**PROBLEM DESCRIPTION:**
Output each entry below as it stands, leaving out every picture.

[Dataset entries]
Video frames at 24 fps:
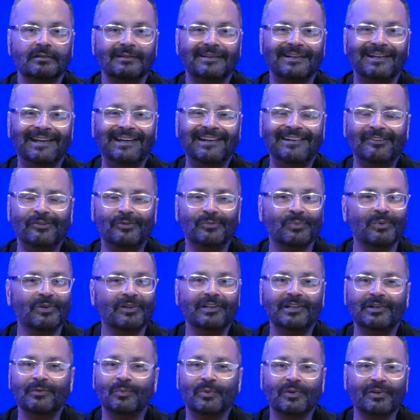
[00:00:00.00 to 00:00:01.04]
I don't
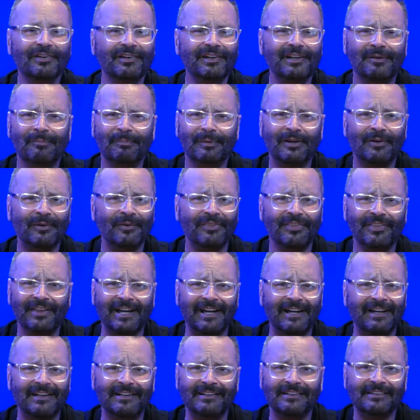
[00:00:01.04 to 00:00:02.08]
really worry about
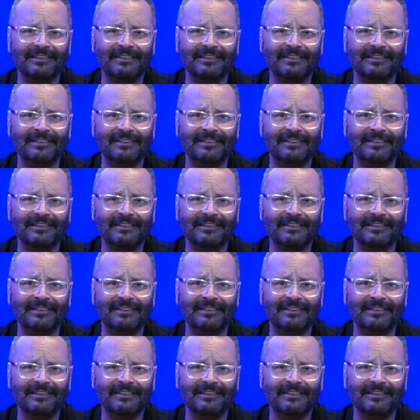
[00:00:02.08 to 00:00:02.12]
that.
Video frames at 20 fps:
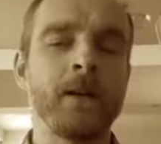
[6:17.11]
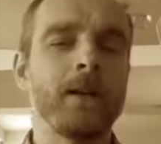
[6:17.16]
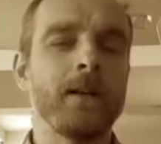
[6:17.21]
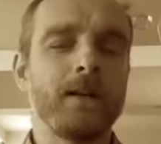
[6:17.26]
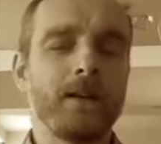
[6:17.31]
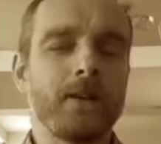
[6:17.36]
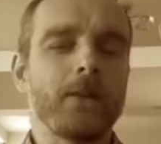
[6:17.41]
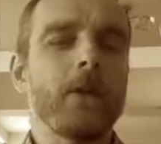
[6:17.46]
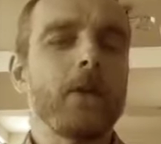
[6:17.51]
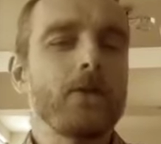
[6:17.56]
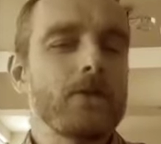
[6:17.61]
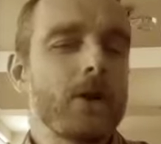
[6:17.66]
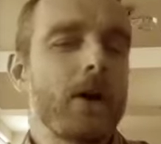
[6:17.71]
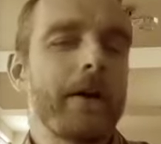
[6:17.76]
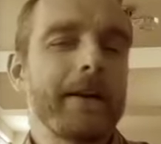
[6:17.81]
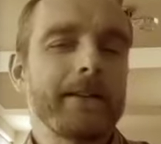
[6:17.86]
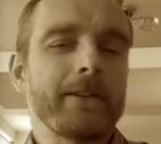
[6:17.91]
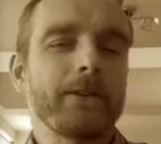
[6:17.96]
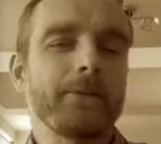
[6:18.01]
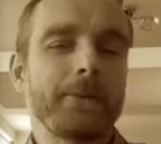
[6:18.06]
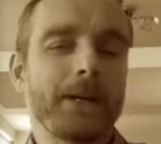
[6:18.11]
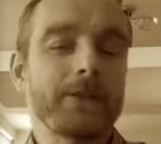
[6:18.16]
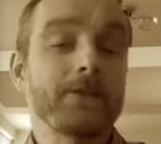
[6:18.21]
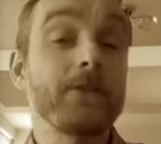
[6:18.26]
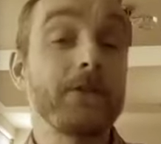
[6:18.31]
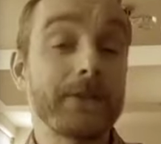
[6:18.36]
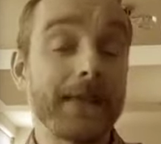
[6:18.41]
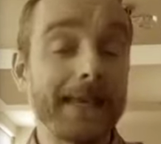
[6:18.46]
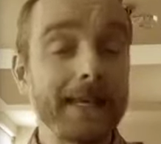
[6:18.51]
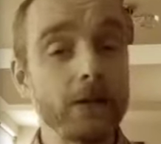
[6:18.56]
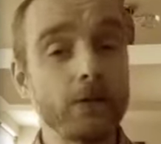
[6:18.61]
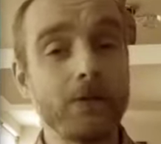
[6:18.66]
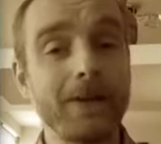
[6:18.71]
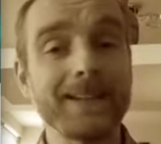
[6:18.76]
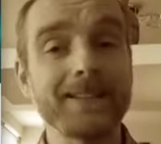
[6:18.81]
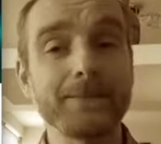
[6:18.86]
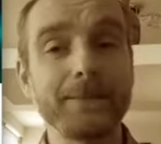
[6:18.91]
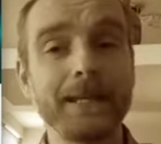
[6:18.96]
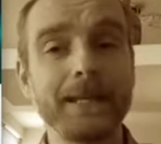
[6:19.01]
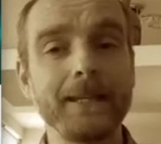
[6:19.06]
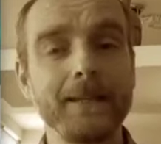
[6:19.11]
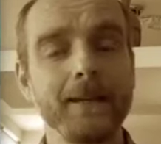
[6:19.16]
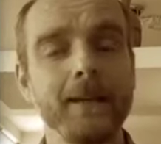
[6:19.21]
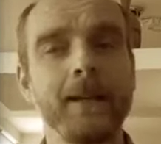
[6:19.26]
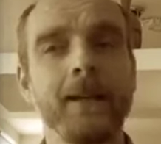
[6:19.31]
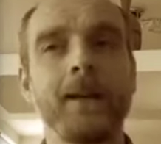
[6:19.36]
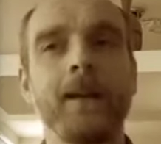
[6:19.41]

those kind of subjects because they interest me.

**PROBLEM SOLUTION:**
Video frames at 24 fps:
[00:00:00.00 to 00:00:01.04]
I don't
[00:00:01.04 to 00:00:02.08]
really worry about
[00:00:02.08 to 00:00:02.12]
that.
Video frames at 20 fps:
[6:17.11]
[6:17.16]
[6:17.21]
[6:17.26]
[6:17.31]
[6:17.36]
[6:17.41]
[6:17.46]
[6:17.51]
[6:17.56]
[6:17.61]
[6:17.66]
[6:17.71]
[6:17.76]
[6:17.81]
[6:17.86]
[6:17.91]
[6:17.96]
[6:18.01]
[6:18.06]
[6:18.11]
[6:18.16]
[6:18.21]
[6:18.26]
[6:18.31]
[6:18.36]
[6:18.41]
[6:18.46]
[6:18.51]
[6:18.56]
[6:18.61]
[6:18.66]
[6:18.71]
[6:18.76]
[6:18.81]
[6:18.86]
[6:18.91]
[6:18.96]
[6:19.01]
[6:19.06]
[6:19.11]
[6:19.16]
[6:19.21]
[6:19.26]
[6:19.31]
[6:19.36]
[6:19.41]

those kind of subjects because they interest me.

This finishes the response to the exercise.